Thailand: Foreign investors deterred by financial transaction tax
Enforcement of the financial transaction tax could give foreign investors a reason to exit the Thai stock exchange and focus on other bourses, according to investment analysts.
The tax on securities trades, which comes into effect next year, could drive foreign traders away as the levy lowers the liquidity of the Thai market, they said.
“The Thai stock market has an advantage over other markets in the region in terms of high liquidity. This appeal, however, is diminishing as a result of the planned tax,” leading investor Niwet Hemwachirawarakorn told a forum hosted by the Federation of Thai Capital Market Organizations (Fetco) yesterday.

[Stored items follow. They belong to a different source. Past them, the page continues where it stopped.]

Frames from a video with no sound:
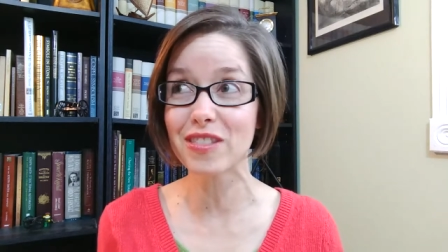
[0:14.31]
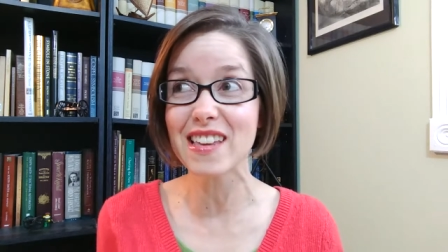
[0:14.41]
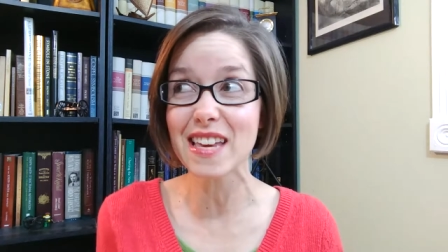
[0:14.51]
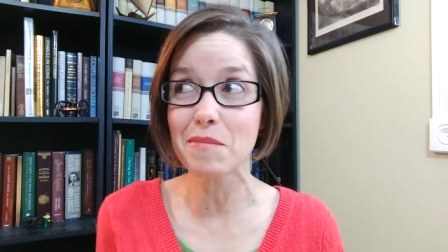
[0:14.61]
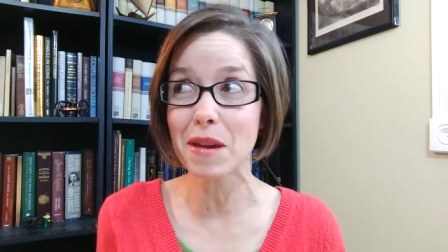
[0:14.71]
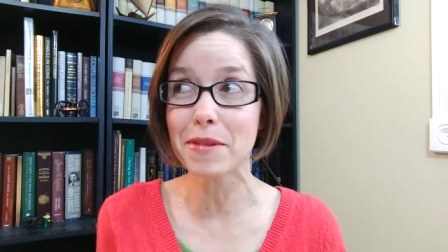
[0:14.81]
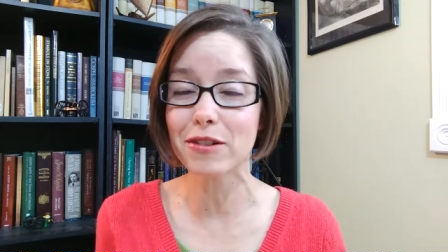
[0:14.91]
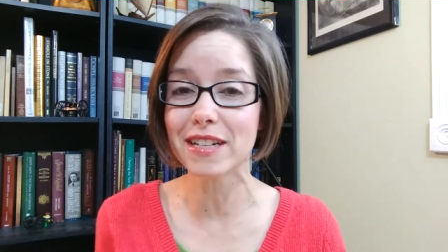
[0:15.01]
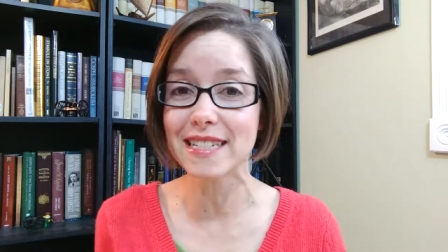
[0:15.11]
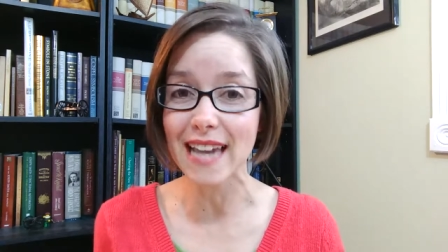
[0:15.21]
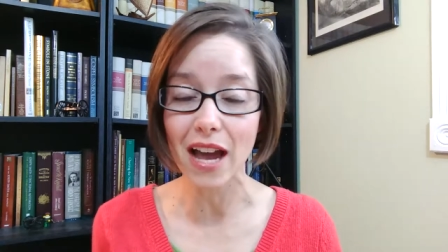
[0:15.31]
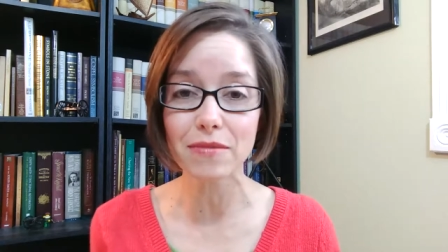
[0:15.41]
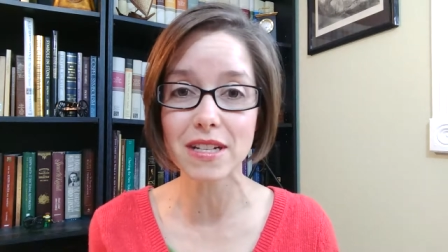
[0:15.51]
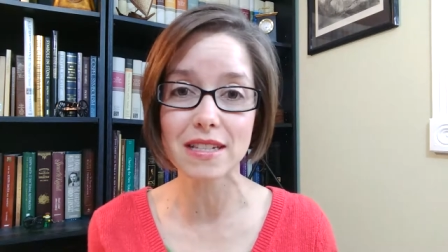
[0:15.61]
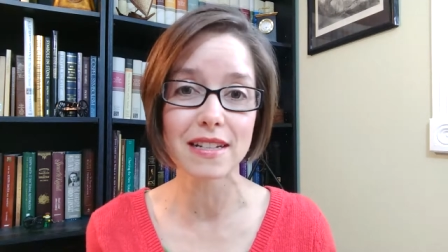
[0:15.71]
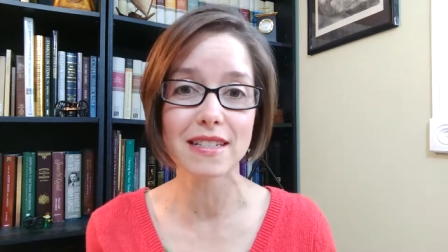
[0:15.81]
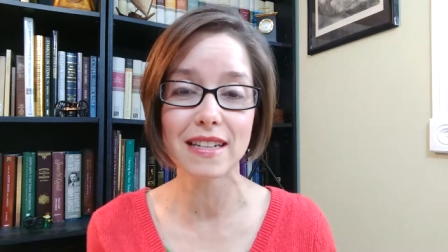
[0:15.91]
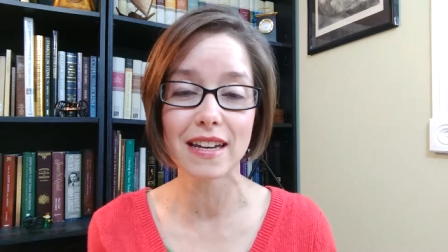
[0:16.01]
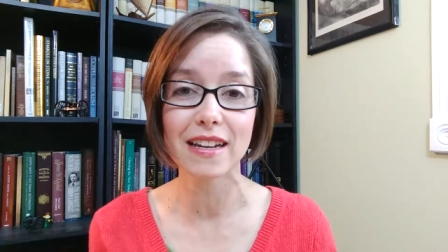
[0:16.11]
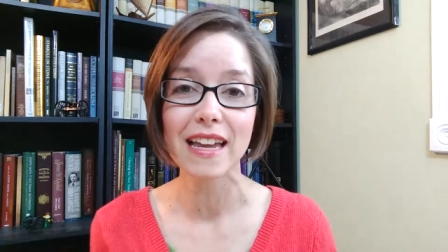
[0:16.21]
thinking maybe your kids have
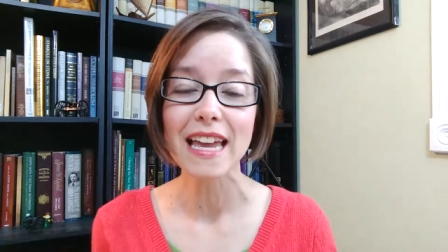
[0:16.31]
dyslexia,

The tax will add trading costs to investors and reduce their interest in trading on the market, he said.
If more traders leave the market, companies will feel less inclined to join, as the market size will certainly shrink, said Mr Niwet.
At least 50% of investment in the Thai stock market comes from foreign investors, and inexpensive fees is the market’s major selling point for this group, he said.

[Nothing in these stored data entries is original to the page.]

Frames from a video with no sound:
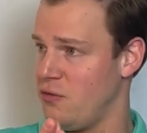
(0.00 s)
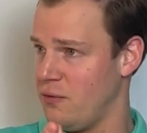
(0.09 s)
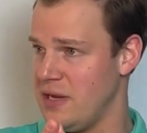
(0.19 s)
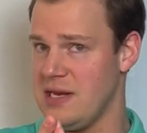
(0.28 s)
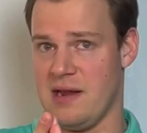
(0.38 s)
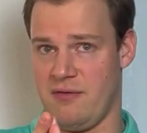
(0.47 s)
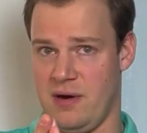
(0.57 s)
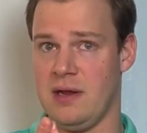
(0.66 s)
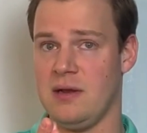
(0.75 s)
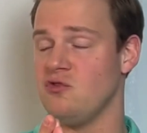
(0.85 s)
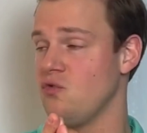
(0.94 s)
3
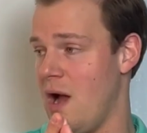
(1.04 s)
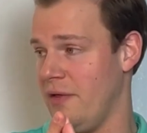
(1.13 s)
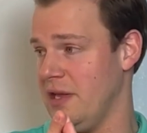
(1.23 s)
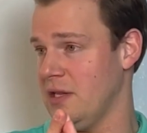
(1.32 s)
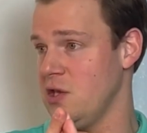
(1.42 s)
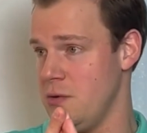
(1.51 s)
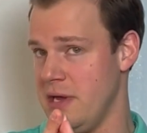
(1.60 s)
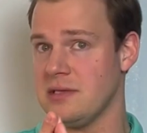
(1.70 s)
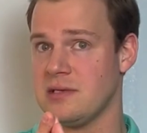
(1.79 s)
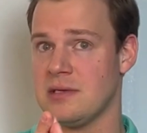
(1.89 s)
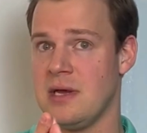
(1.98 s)
different dwelling
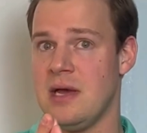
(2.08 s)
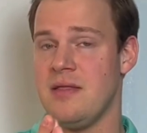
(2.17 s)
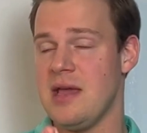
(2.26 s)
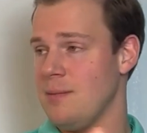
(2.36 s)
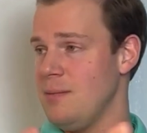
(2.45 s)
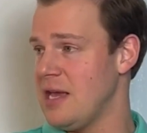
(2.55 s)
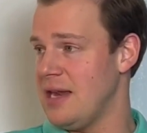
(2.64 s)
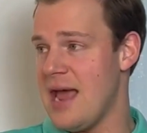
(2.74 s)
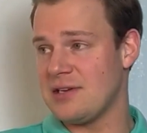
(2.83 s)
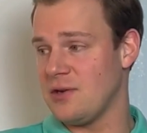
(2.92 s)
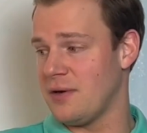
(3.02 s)
units. They can be
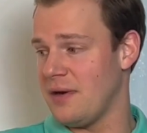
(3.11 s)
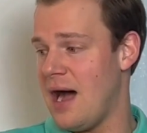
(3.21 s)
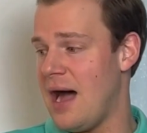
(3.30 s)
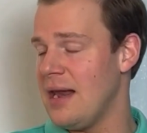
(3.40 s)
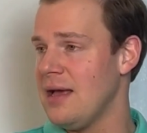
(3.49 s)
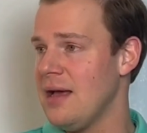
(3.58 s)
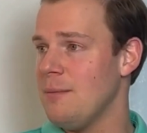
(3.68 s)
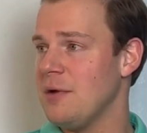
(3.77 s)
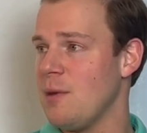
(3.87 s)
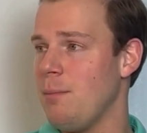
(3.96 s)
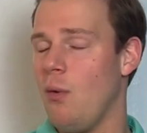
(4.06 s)
connected or not.
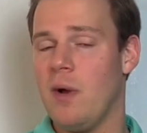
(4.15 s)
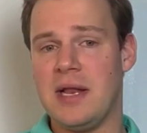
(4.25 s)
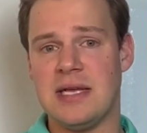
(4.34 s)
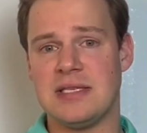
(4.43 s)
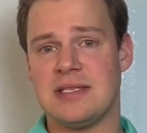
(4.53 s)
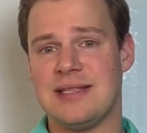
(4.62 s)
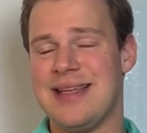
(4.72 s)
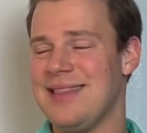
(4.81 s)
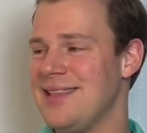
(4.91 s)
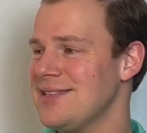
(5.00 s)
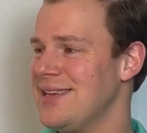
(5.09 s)
But the point is
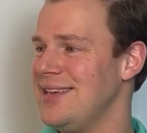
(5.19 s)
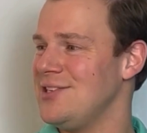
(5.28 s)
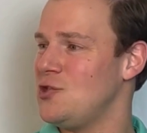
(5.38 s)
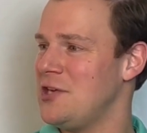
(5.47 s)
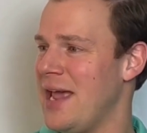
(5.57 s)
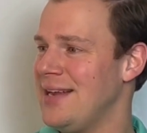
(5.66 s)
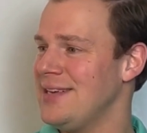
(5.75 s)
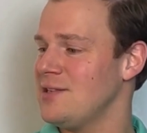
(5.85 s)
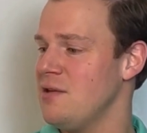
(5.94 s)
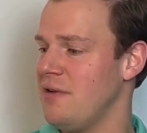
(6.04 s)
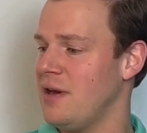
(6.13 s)
that this can
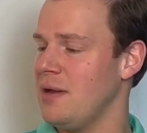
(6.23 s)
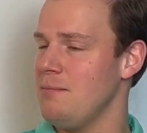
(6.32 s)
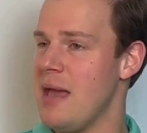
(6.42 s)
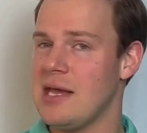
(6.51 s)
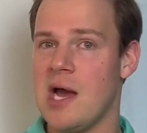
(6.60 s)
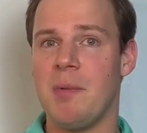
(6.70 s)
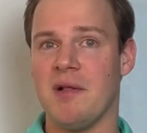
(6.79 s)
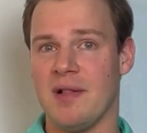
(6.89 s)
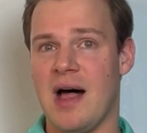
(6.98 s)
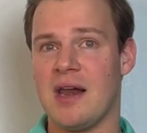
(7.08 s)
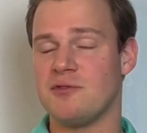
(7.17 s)
change the very makeup of
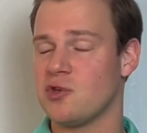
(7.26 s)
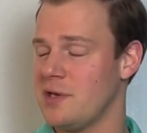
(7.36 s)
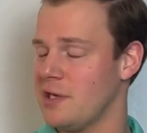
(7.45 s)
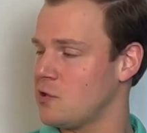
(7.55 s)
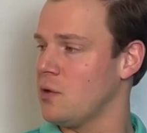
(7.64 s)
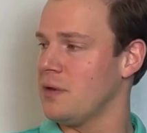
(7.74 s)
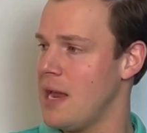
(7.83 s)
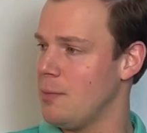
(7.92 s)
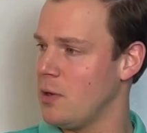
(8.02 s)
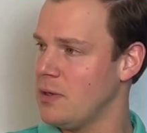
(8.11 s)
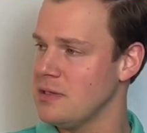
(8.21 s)
a lot of traditional
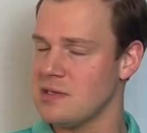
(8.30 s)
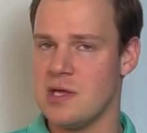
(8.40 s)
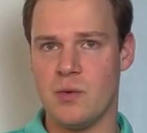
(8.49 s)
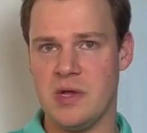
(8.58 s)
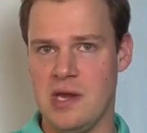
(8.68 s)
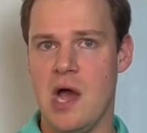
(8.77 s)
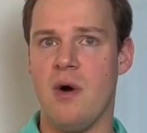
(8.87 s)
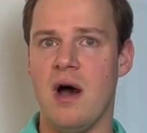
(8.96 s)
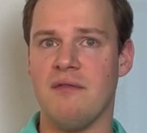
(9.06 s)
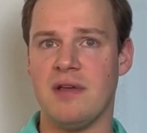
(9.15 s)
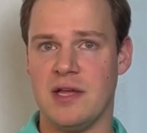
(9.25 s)
neighborhoods that we know
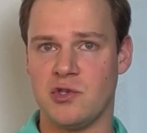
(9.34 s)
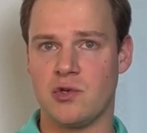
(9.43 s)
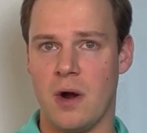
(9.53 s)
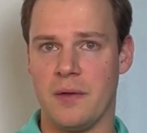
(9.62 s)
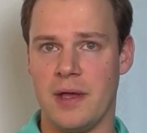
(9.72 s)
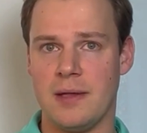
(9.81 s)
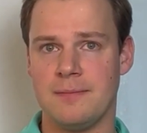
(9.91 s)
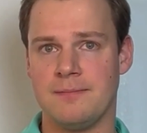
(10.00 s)
of in Charlotte.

According to the Revenue Department, the tax will add 0.22% in costs for stock investors. If levied at 0.11%, the tax would generate 15-16 billion baht in revenue per year for the state coffers.
Paiboon Nalinthrangkurn, chairman of the Investment Analysts Association, said higher trading costs will incentivise foreign investors to turn to other stock markets, such as Singapore’s bourse, which does not charge a share sale tax nor a dividend tax to investors.
“The share sale tax will add 5.5 basis points to the current 3-basis-point fee. That is a 200% increase,” he said.
“Singapore is no doubt our key competitor, as it is a developed market and a financial hub for funds in Southeast Asia.”
Unlike other stock markets, Thailand has double taxation on equities. Last year the collection of dividend tax reportedly amounted to 60 billion baht.
Instead of the levy imposition, the Thai stock market needs better support from the government, said the analysts, particularly for foreign investors to take part in the technology and innovation sectors.
“Collecting the share sale tax will make the market’s liquidity recede back 10 years,” said Mr Paiboon.